## Task instructions
Transcription, pictures excluded: write out the data below exactly.

## Data section
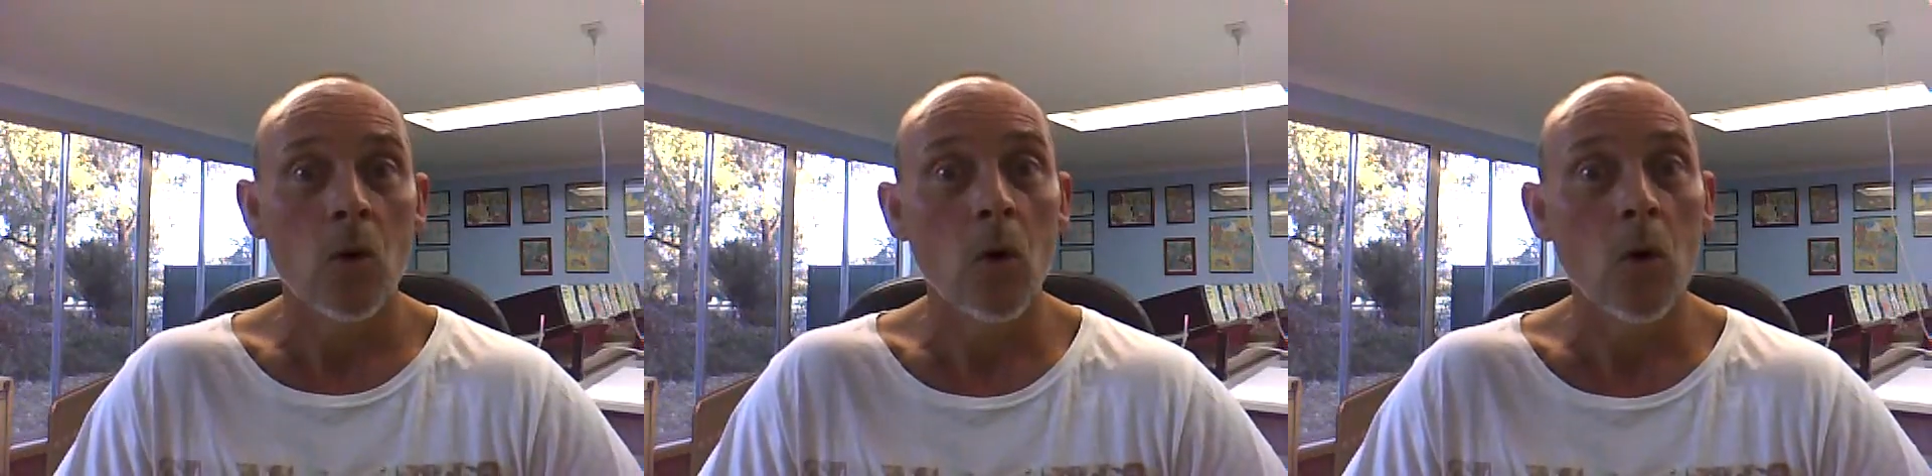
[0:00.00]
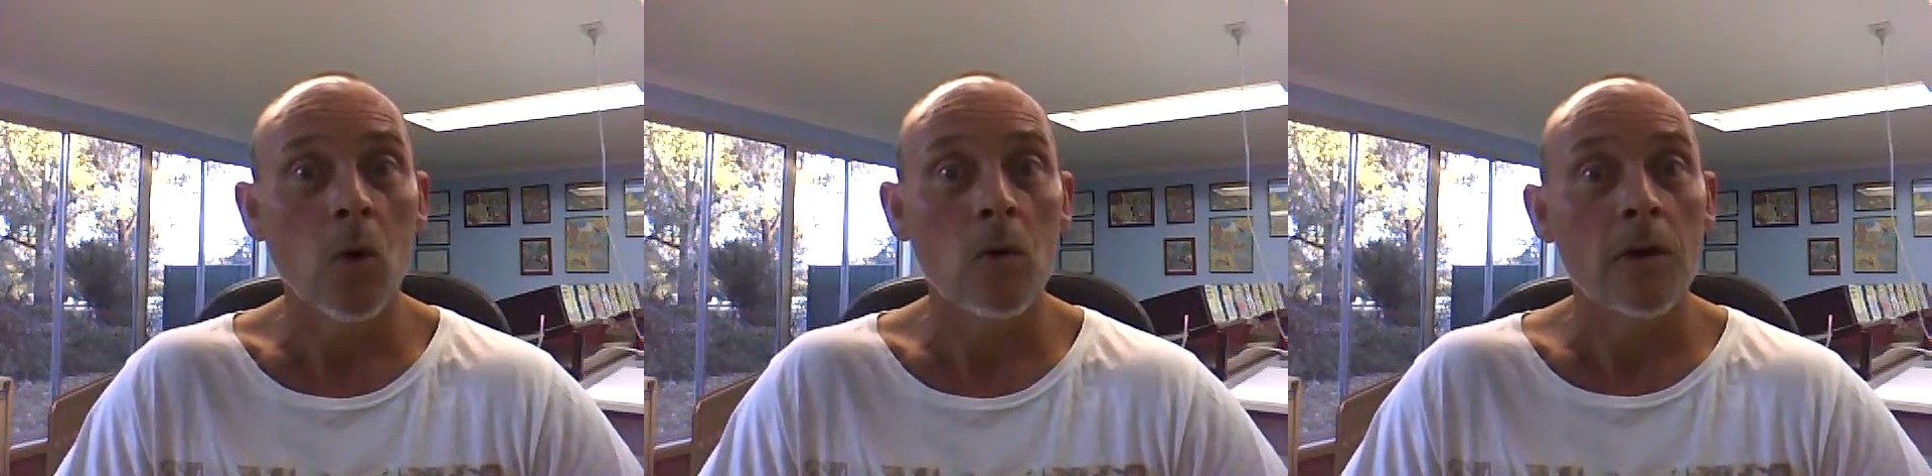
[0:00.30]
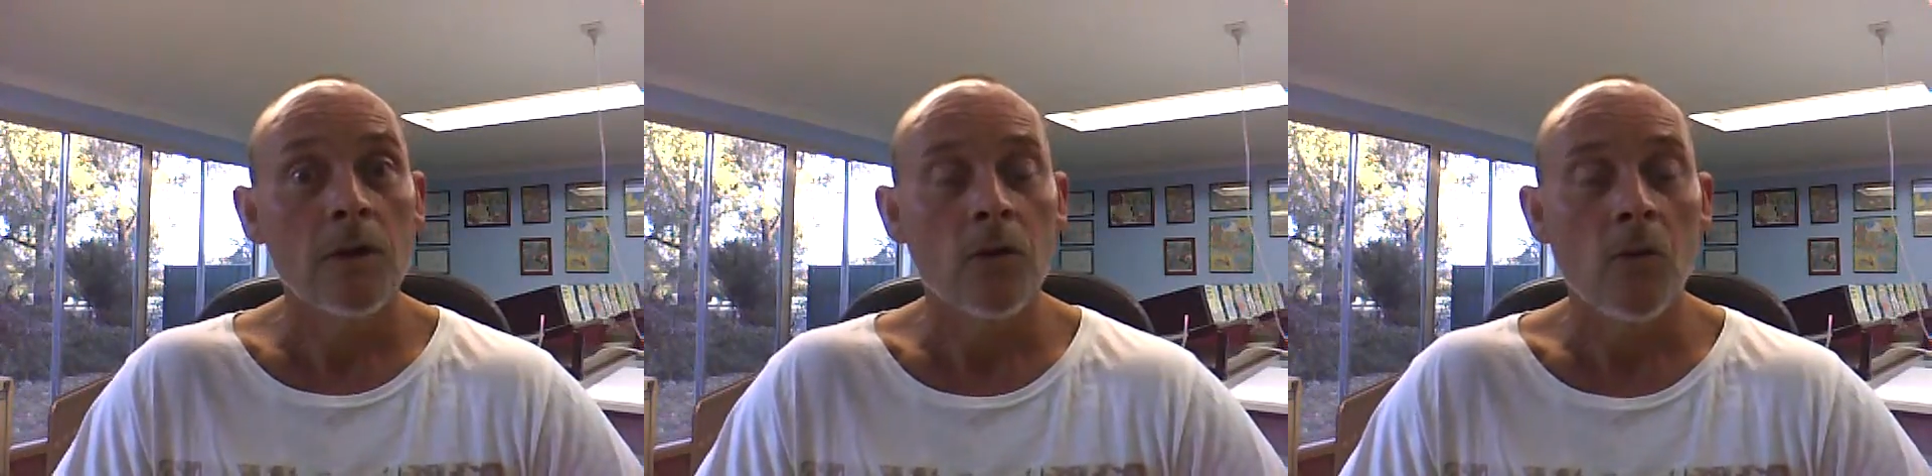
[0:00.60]
all
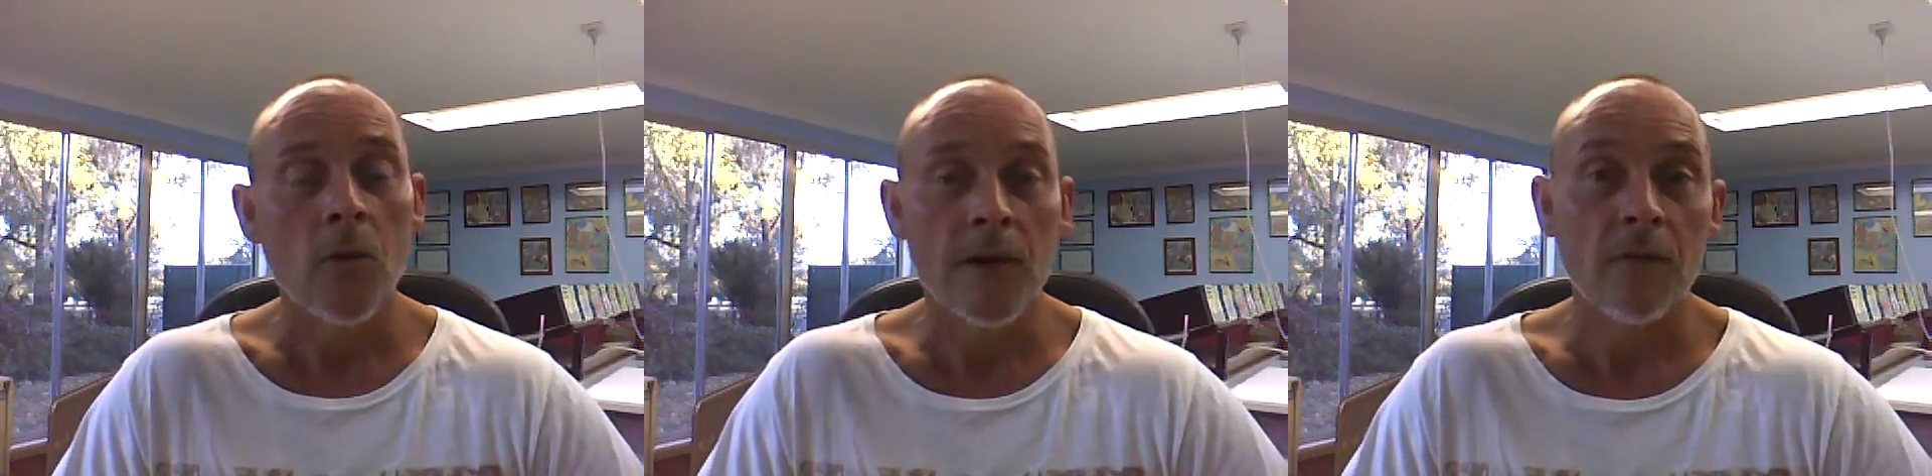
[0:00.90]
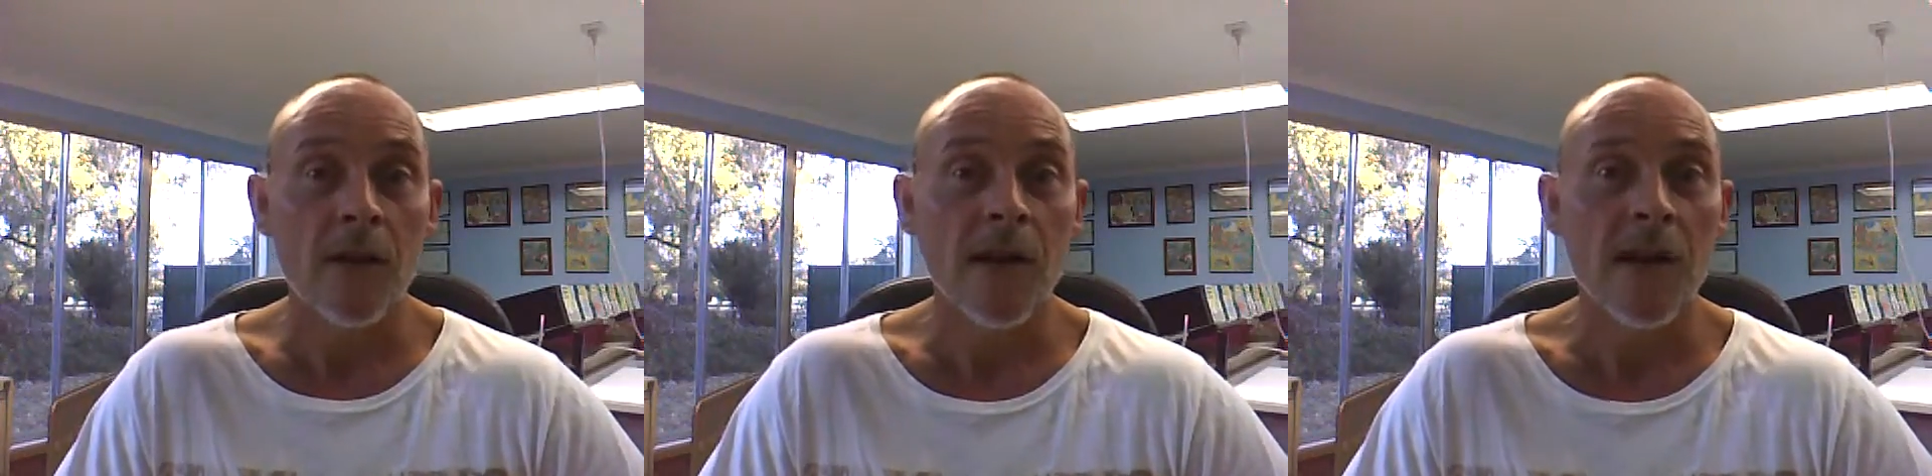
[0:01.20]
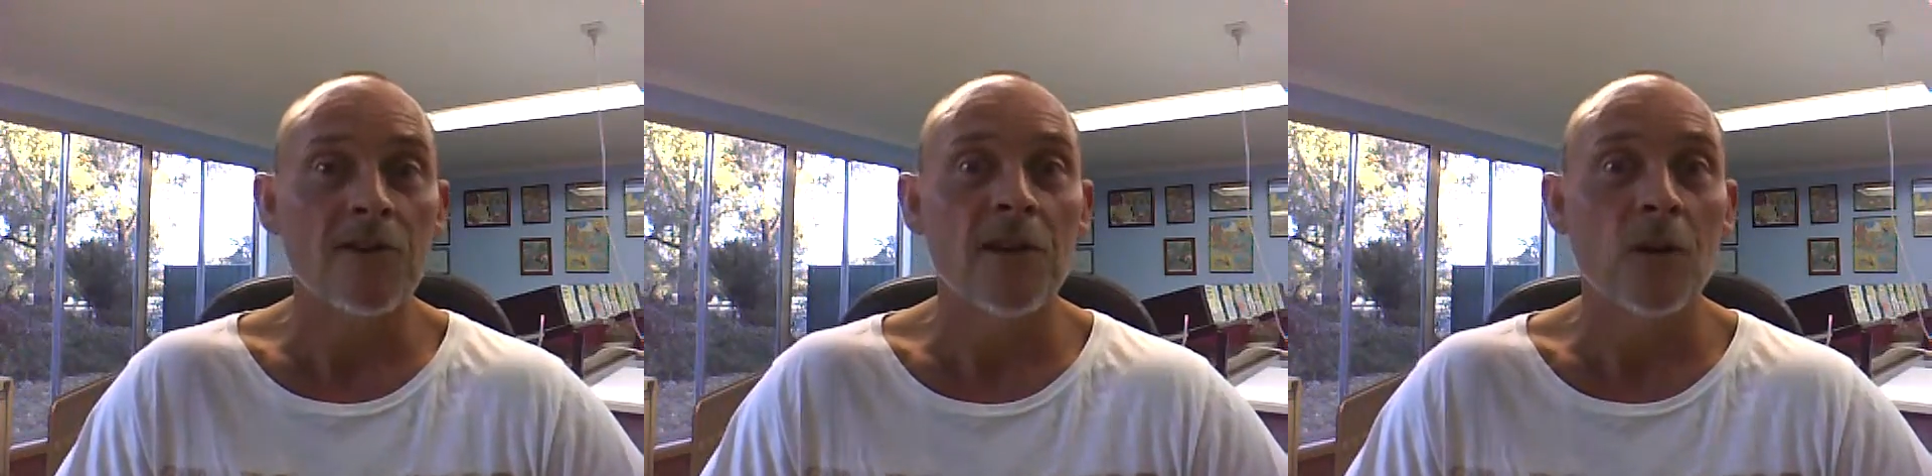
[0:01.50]
your wonderful
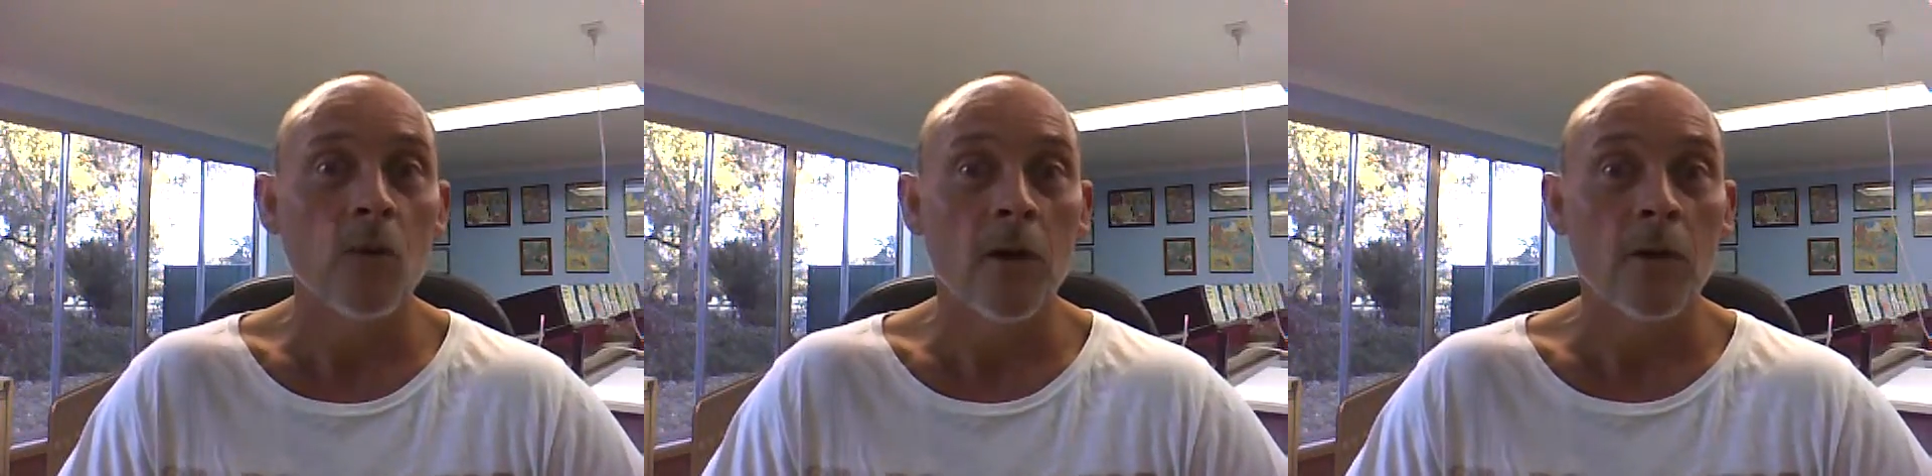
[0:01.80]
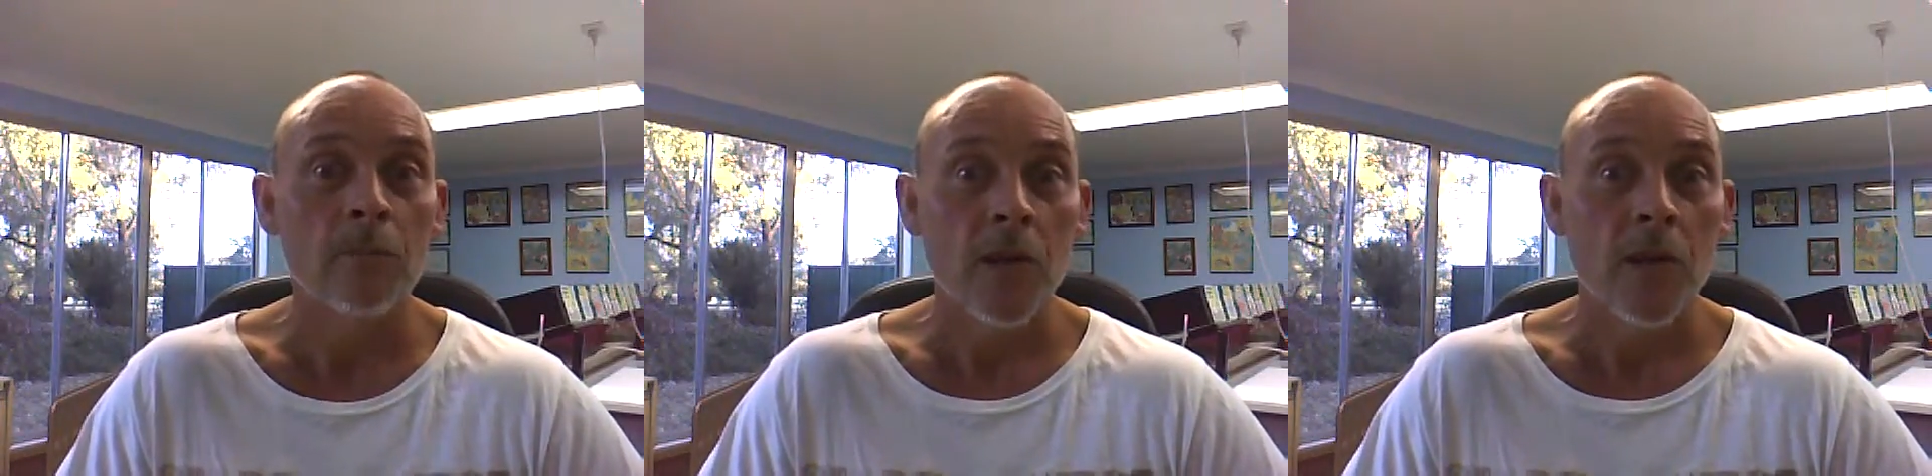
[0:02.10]
cartooning work,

## Response below
[0:00.00]
[0:00.30]
[0:00.60]
all
[0:00.90]
[0:01.20]
[0:01.50]
your wonderful
[0:01.80]
[0:02.10]
cartooning work,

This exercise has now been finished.